4)南南協力支援のための協力実施国における体制強化の必要性
 プロジェクト形成プロセス及び実施プロセスにみるように、南南協力支援政策は、その実施に際してJICA本部、在外事務所をはじめ、協力実施国政府機関、実施機関、協力受益国政府、協力受益国における受け入れ機関等、多くの関係者が関わるため、手続きが複雑であり、且つ膨大な事務的作業を伴う。例えば、本邦研修は、JICA本部、研修実施機関、被援助国政府の主に3者によりアレンジがなされるが、第三国研修は、協力実施国における日本大使館、JICA本部、JICA在外事務所、研修実施機関、協力受益国政府、協力実施国外務省に加え、場合によっては協力受益国における日本大使館、協力受益国JICA在外事務所等もアレンジに関与する。また、本邦研修は日本が実施費用を全額負担しているが、第三国研修ではそれを協力実施国と費用を分担しているため、JICA在外事務所は研修実施機関の作成した見積もり書の費用分担化について、協力実施国の政府(エジプトでは外務省)と協議しなければならない。
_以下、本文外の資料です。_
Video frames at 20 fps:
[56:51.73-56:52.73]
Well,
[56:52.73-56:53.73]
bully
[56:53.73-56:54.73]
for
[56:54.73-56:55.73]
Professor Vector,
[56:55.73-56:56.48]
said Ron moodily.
エジプトでは、南南協力支援を主体的に担当するJICA企画調査員及びローカルコンサルタントによりこれらの業務に対処してきた。チュニジアの事例では、南南協力の窓口機関であるATCTの「調整役」としての役割が明確でないことが指摘されたが、今後同国に対する南南協力支援案件が増えるのであれば、エジプトの例を参考にJICAチュニジア事務所及び協力実施国政府の業務の実施体制及び分担を見直す必要があろう。
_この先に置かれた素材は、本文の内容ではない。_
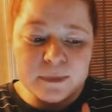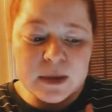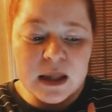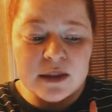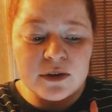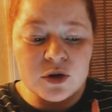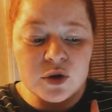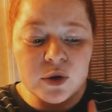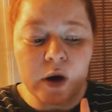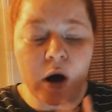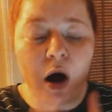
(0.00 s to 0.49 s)
They're
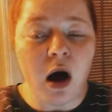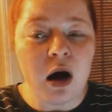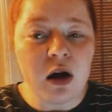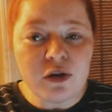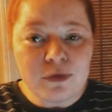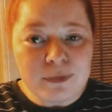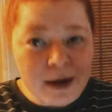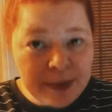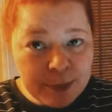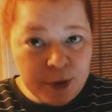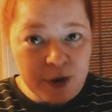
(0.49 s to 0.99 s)
doing all of
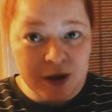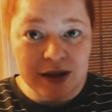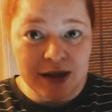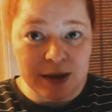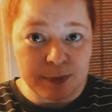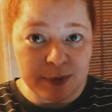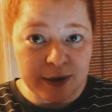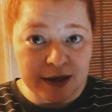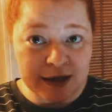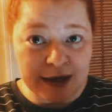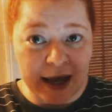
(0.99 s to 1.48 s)
my
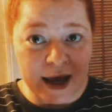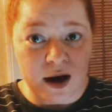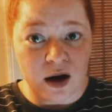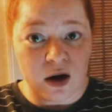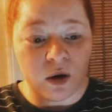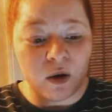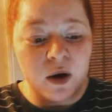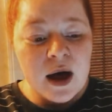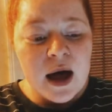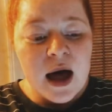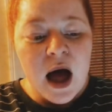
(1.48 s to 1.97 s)
bookkeeping
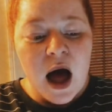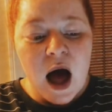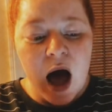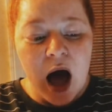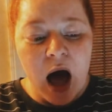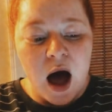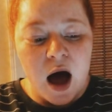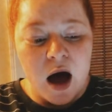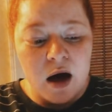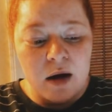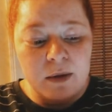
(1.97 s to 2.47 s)
now
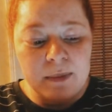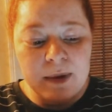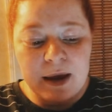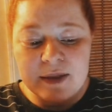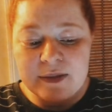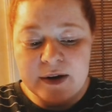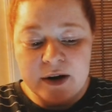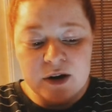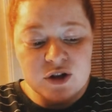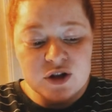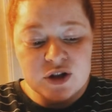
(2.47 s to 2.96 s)
um, and
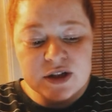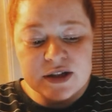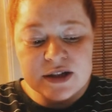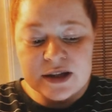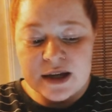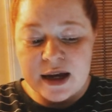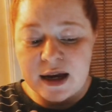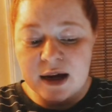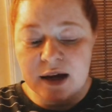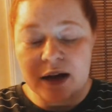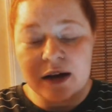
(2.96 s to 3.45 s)
they're just
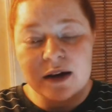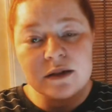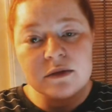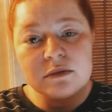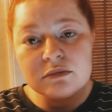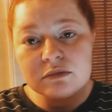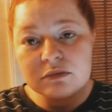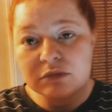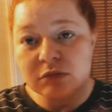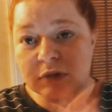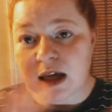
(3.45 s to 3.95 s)
like
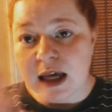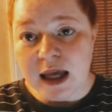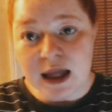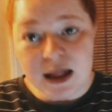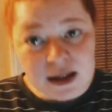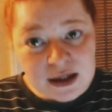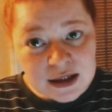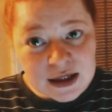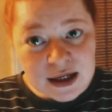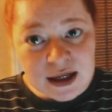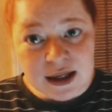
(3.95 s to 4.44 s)

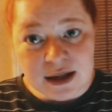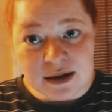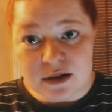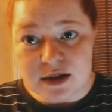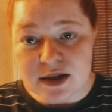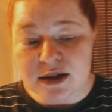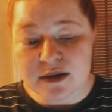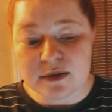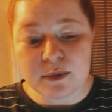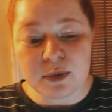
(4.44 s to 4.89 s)
killing it.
 尚、参考まで、第三国研修の募集プロセスにおける遅延についても付記する。案件実施プロセスにおいては、第三国研修の研修生の「募集」に最も時間を費やしていることが確認された。上述した通り、研修生の募集は、基本的に協力実施国の外務省の役割であり、業務上、わが国の関与は限られているのが現状であるが、先ずはその原因を明らかにし、わが国としてどのような対応が可能であるか、今後、検討が必要である。
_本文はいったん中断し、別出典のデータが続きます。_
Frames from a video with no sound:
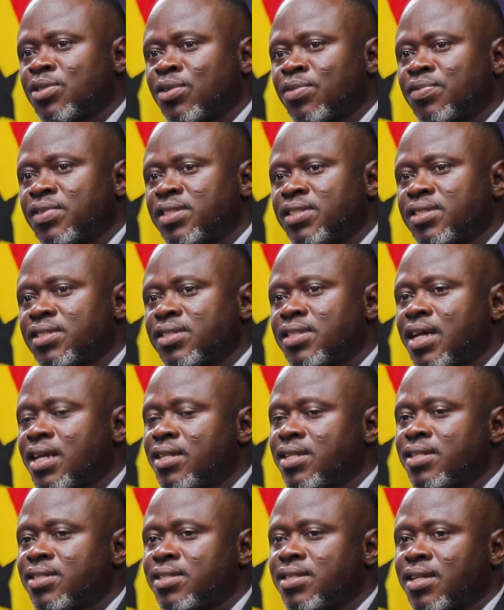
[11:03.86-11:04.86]
of it,
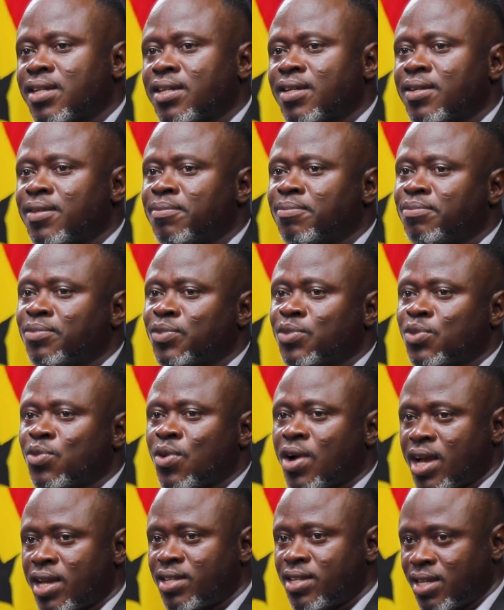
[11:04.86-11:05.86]
that is
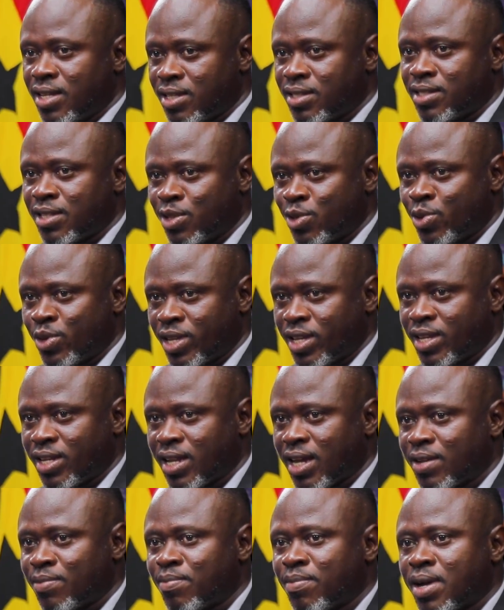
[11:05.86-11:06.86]
quite easy looking
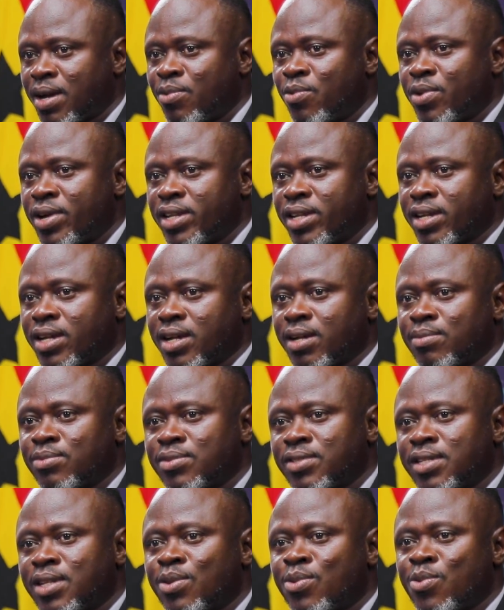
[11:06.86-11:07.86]
at. Yeah. But when it comes
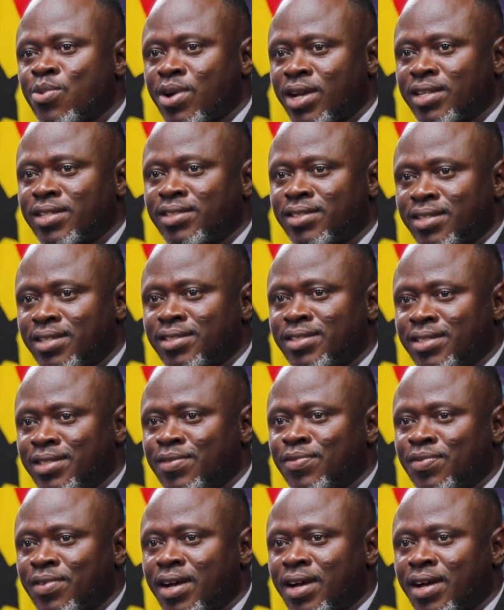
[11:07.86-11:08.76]
to the qualitative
11パートナーシップ・プログラムを署名していない国では、政策協議等の場において南南協力支援に関する話し合いが行なわれている。

12OECD. Geographical Distribution of Financial Flows to AID Recipients

13JICA事務所、ATCT、日本大使館、チュニジア外務省、チュニジア国際開発協力省、また、必要に応じて、第三国研修実施機関や第三国専門家派遣機関が加わる。

14JICA研修事業部が作成中の「在外技術研修業務マニュアル」及びヒアリングを参考としている。

15同研究所には、現在、わが国のシニアボランティアが派遣されている。

16JICA研修事業部が作成中の「在外技術研修業務マニュアル」及びヒアリングを参考としている。